(Stored items)
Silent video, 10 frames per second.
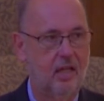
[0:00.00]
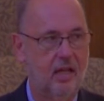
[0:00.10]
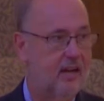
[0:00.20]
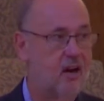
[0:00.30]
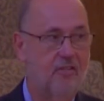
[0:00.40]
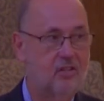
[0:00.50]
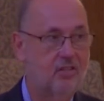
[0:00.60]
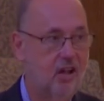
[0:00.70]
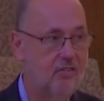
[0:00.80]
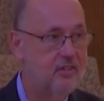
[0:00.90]
And our
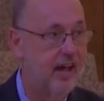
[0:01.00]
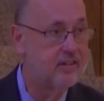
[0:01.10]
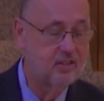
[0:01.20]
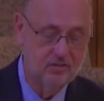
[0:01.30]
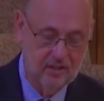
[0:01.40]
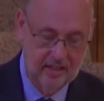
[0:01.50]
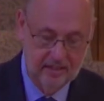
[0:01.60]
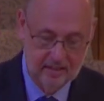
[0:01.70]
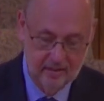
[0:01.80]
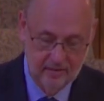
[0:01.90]
resolve not to sin
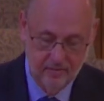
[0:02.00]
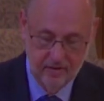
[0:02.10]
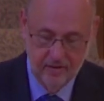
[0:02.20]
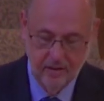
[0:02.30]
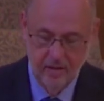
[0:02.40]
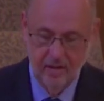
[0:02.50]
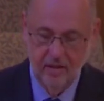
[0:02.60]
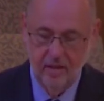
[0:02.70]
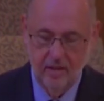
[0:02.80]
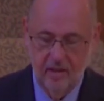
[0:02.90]

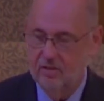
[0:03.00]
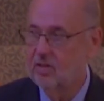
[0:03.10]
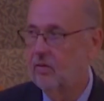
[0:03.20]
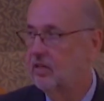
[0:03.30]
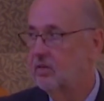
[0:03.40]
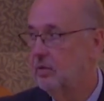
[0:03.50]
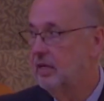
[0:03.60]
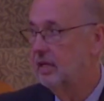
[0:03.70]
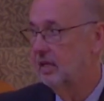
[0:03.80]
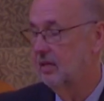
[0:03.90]
is going to weaken.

WORK INSTRUCTIONS: Copy the records exactly; no image should appear in the result.

YOUR RESPONSE:
Silent video, 10 frames per second.
[0:00.00]
[0:00.10]
[0:00.20]
[0:00.30]
[0:00.40]
[0:00.50]
[0:00.60]
[0:00.70]
[0:00.80]
[0:00.90]
And our
[0:01.00]
[0:01.10]
[0:01.20]
[0:01.30]
[0:01.40]
[0:01.50]
[0:01.60]
[0:01.70]
[0:01.80]
[0:01.90]
resolve not to sin
[0:02.00]
[0:02.10]
[0:02.20]
[0:02.30]
[0:02.40]
[0:02.50]
[0:02.60]
[0:02.70]
[0:02.80]
[0:02.90]

[0:03.00]
[0:03.10]
[0:03.20]
[0:03.30]
[0:03.40]
[0:03.50]
[0:03.60]
[0:03.70]
[0:03.80]
[0:03.90]
is going to weaken.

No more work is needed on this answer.